Items from a data source
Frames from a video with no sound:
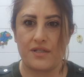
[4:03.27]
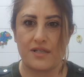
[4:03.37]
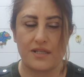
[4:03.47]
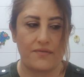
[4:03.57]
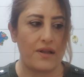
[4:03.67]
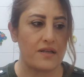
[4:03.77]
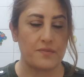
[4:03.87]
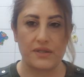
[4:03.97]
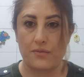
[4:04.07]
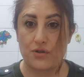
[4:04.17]
интересовалась,
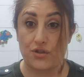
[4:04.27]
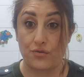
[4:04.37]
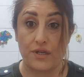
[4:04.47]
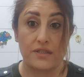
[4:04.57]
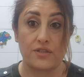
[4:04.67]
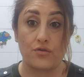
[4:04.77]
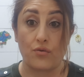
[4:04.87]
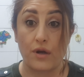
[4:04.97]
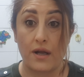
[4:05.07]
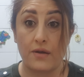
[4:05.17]
потому что у нас есть
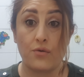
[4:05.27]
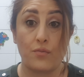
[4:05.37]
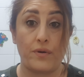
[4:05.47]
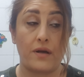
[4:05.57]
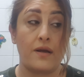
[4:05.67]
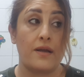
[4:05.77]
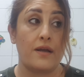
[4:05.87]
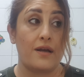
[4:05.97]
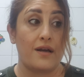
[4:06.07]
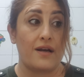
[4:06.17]
другая группа,
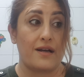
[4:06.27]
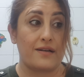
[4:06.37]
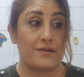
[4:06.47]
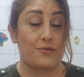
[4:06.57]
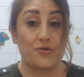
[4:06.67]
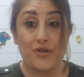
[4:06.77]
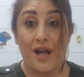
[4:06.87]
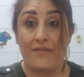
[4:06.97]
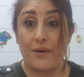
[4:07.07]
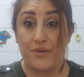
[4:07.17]

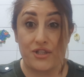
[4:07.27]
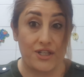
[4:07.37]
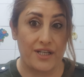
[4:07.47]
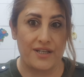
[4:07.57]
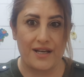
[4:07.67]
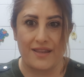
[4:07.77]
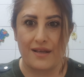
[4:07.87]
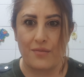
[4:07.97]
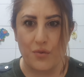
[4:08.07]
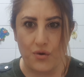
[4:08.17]
куда вообще ни
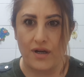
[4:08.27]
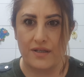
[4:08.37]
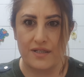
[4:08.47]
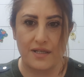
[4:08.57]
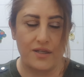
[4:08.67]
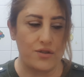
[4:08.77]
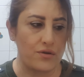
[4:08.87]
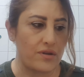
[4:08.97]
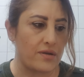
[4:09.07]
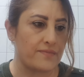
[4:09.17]
одна муха не
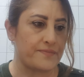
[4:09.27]
зайдет –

To do>
What's needed is an exact retyping of the records, pictures excluded.

Response to the exercise>
Frames from a video with no sound:
[4:03.27]
[4:03.37]
[4:03.47]
[4:03.57]
[4:03.67]
[4:03.77]
[4:03.87]
[4:03.97]
[4:04.07]
[4:04.17]
интересовалась,
[4:04.27]
[4:04.37]
[4:04.47]
[4:04.57]
[4:04.67]
[4:04.77]
[4:04.87]
[4:04.97]
[4:05.07]
[4:05.17]
потому что у нас есть
[4:05.27]
[4:05.37]
[4:05.47]
[4:05.57]
[4:05.67]
[4:05.77]
[4:05.87]
[4:05.97]
[4:06.07]
[4:06.17]
другая группа,
[4:06.27]
[4:06.37]
[4:06.47]
[4:06.57]
[4:06.67]
[4:06.77]
[4:06.87]
[4:06.97]
[4:07.07]
[4:07.17]

[4:07.27]
[4:07.37]
[4:07.47]
[4:07.57]
[4:07.67]
[4:07.77]
[4:07.87]
[4:07.97]
[4:08.07]
[4:08.17]
куда вообще ни
[4:08.27]
[4:08.37]
[4:08.47]
[4:08.57]
[4:08.67]
[4:08.77]
[4:08.87]
[4:08.97]
[4:09.07]
[4:09.17]
одна муха не
[4:09.27]
зайдет –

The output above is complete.